## Dataset excerpts
· · · · ·
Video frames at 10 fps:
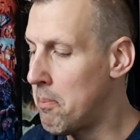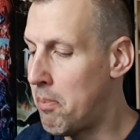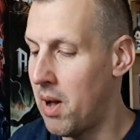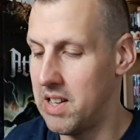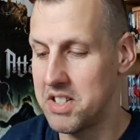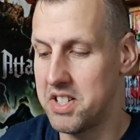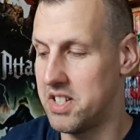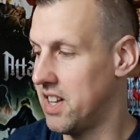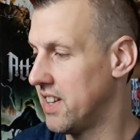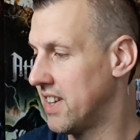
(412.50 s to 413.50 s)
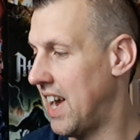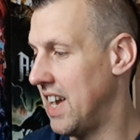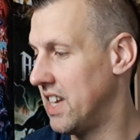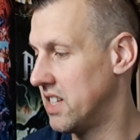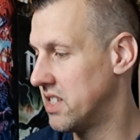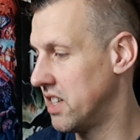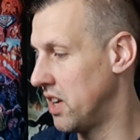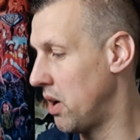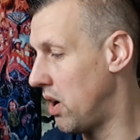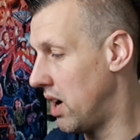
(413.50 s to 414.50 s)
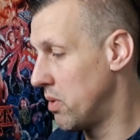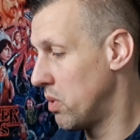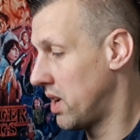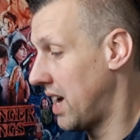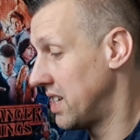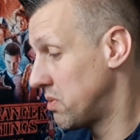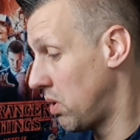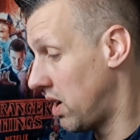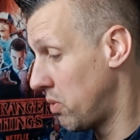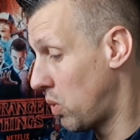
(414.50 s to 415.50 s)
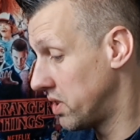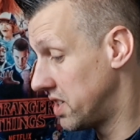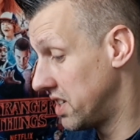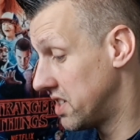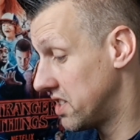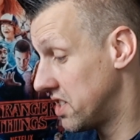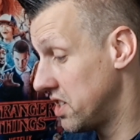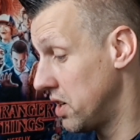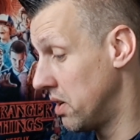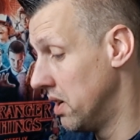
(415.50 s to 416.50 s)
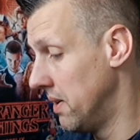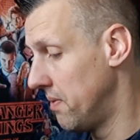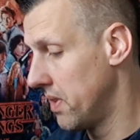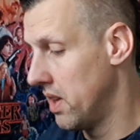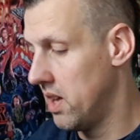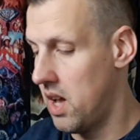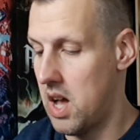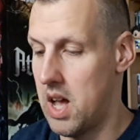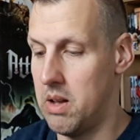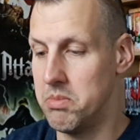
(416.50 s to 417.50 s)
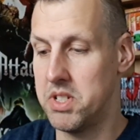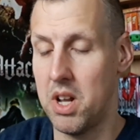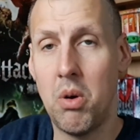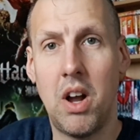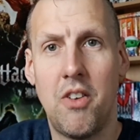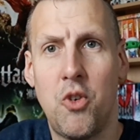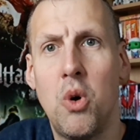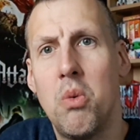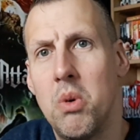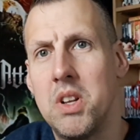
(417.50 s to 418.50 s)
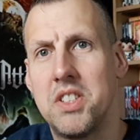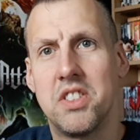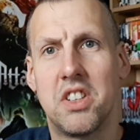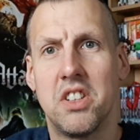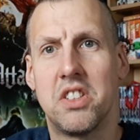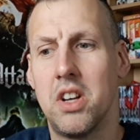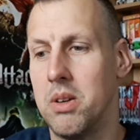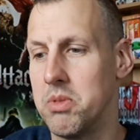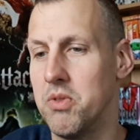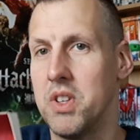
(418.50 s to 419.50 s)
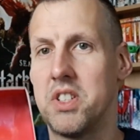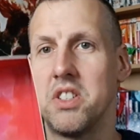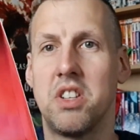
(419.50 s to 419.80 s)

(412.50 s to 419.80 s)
but that is, you know, that is what I wanted to do. So I thought, well, this is a good time to invest it.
· · · · ·
## What to work on
Give every entry again as it is, dropping its pictures.

## Answer for the task
Video frames at 10 fps:
(412.50 s to 413.50 s)
(413.50 s to 414.50 s)
(414.50 s to 415.50 s)
(415.50 s to 416.50 s)
(416.50 s to 417.50 s)
(417.50 s to 418.50 s)
(418.50 s to 419.50 s)
(419.50 s to 419.80 s)

(412.50 s to 419.80 s)
but that is, you know, that is what I wanted to do. So I thought, well, this is a good time to invest it.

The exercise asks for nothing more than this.